Einfacher gesagt als getan. Die Briten galten schon auf ihrem Debütalbum als hochelegante Gruppe, die eher das Gefühl von Samt und Seide vermittelte als die Atmosphäre eines verschwitzten Proberaums. „Live sind wir seit jeher anders“, sagt Brett Anderson, „da gibt es mehr Kanten.“ Um diese ins Studio zu bringen, planten Suede die Aufnahme eines Studioalbums, das eigentlich eine Live-Platte ist. „Die Idee war, ein paar Dutzend Fans in den Raum zu holen, um damit Konzertbedingungen herzustellen.“ Covid beendete diese Pläne, der Ansatz blieb aber gleich: „Wir gaben uns“, sagt Anderson, „den Auftrag, die Songs nicht auf Hochglanz zu polieren.“ Zu den – verglichen zu anderen Suede-Platten – lauten Gitarren, pumpenden Bässen und druckvollen Drums singt Brett Anderson sehr persönliche Texte, die dem Titel des Albums gerecht werden: Autofiction. „Jeder Tagebucheintrag ist eine Fiktion, in jeder Fantasy-Geschichte steckt Wahrheit“, sagt er. „Die Lyrics spielen zwischen diesen beiden Polen.
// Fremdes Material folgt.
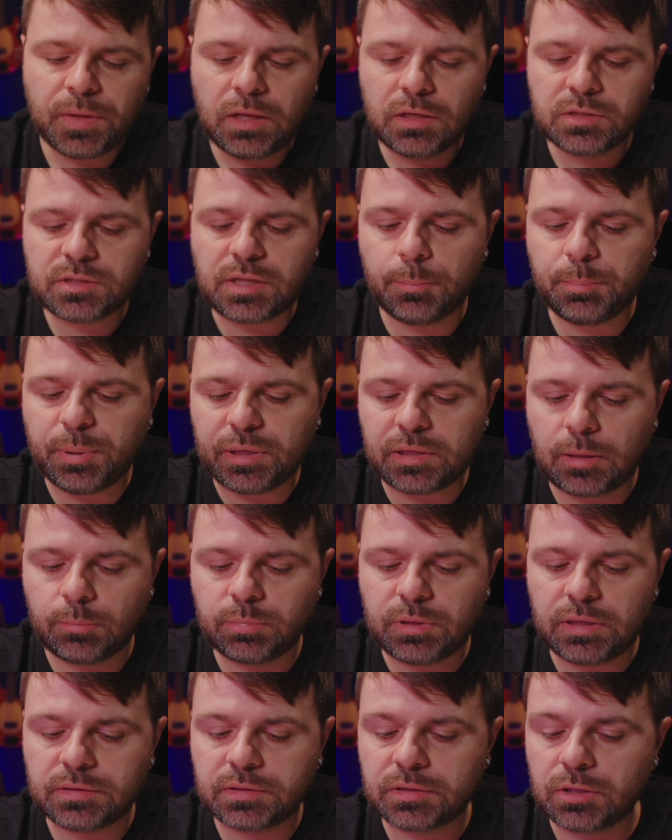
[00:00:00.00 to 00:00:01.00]
So I picked up
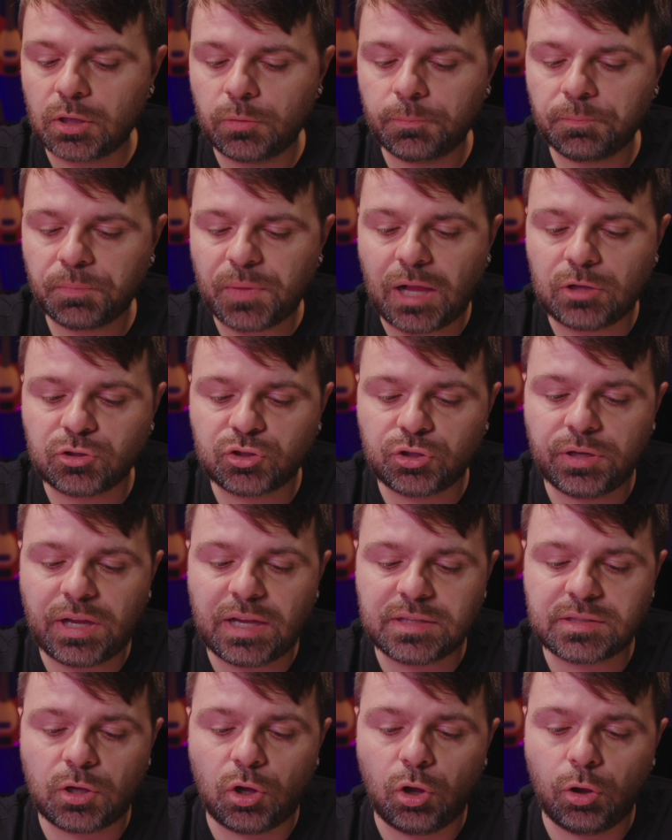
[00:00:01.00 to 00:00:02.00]
this. So I'll show you
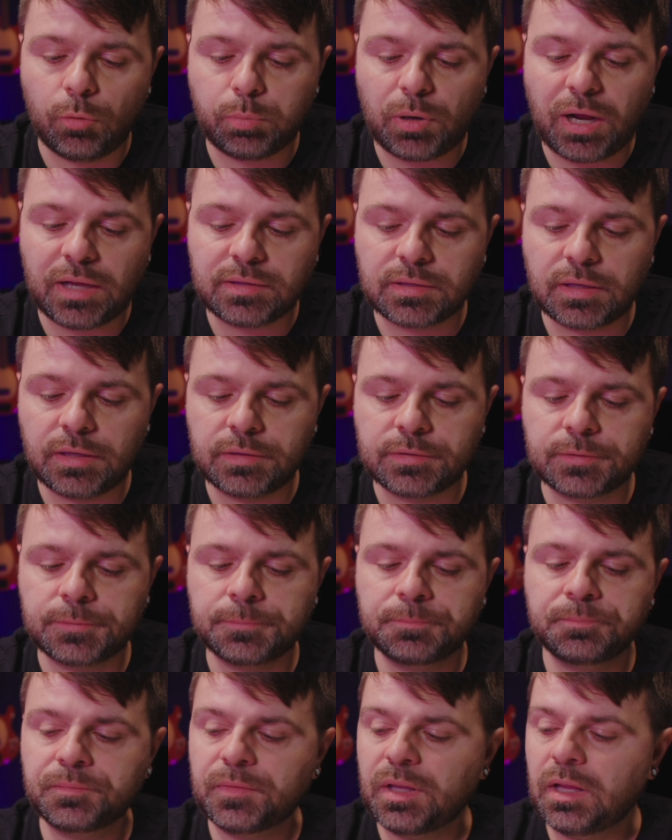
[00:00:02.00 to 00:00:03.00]
guys the whole process,
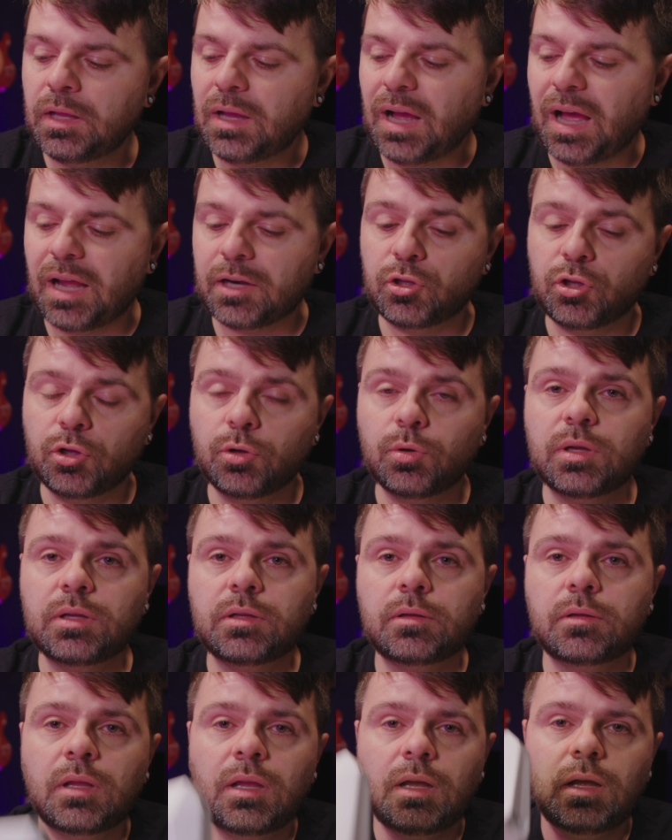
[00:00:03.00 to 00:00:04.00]
how to do
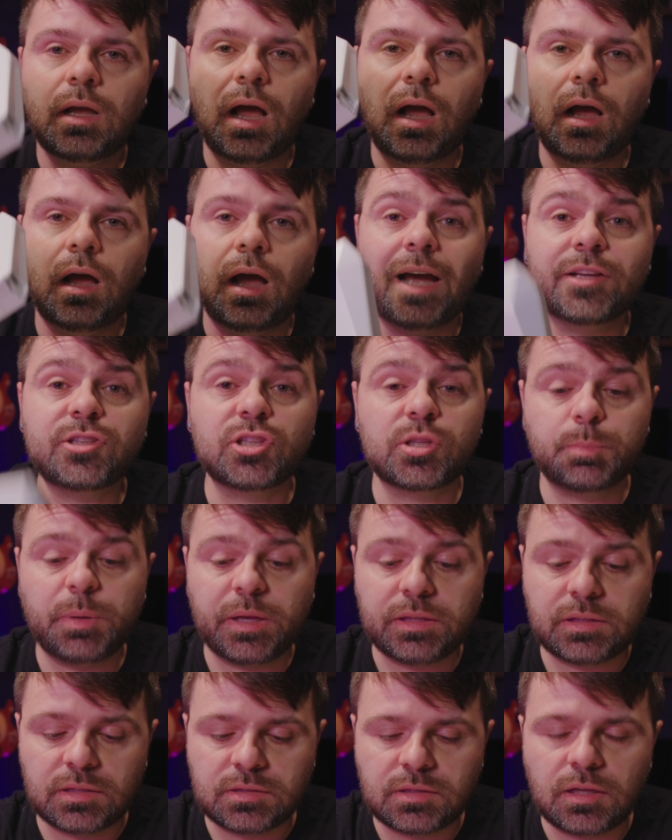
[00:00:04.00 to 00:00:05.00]
it. I just
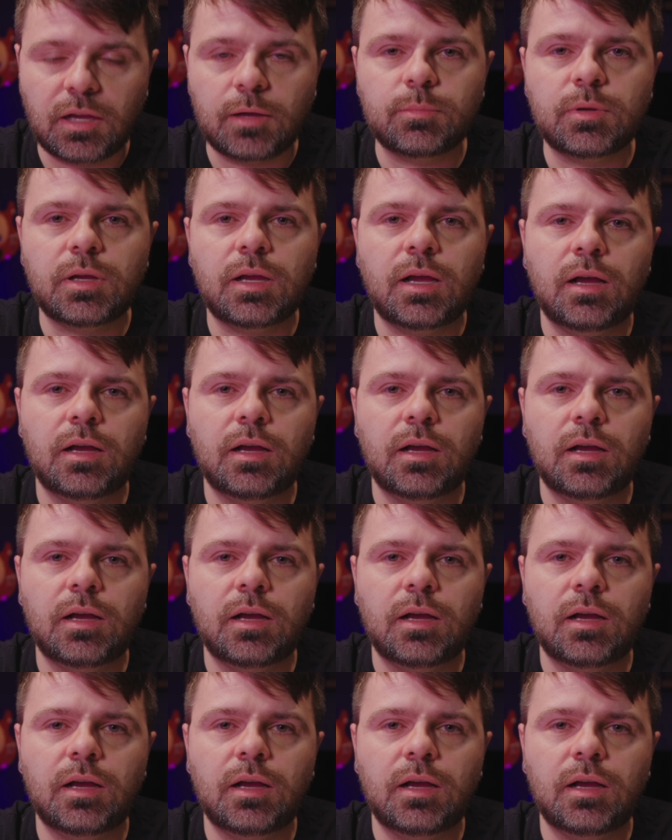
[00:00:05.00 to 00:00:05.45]
picked this up.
Sie sind persönlicher und direkter denn je, aber natürlich immer auch eine Erfindung.“

Suede
Autofiction

BMG • 16. September
Suede-Fans stehen auf ausufernde Songs und große Gesten. Ist dieser Ansatz mit der Punk-Idee vereinbar? Auf die Grundskepsis folgt schnell das positive Urteil. Suede spielen tolle Songs mit viel Druck, Sänger Brett Anderson ist in Hochform, wenn er mit „She Still Leads Me On“ ein Tribut an die verstorbene Mutter singt, sich in „Drive Myself Home“ in Selbstmitleid suhlt oder mit aggressivem Sprechgesang seine „Personality Disorder“ analysiert. Anders als die Großwerke „Dog Man Star“ oder „The Blue Hour“ kein Album für die Ewigkeit, aber im Hier und Jetzt eine überzeugende britische Gitarrenplatte.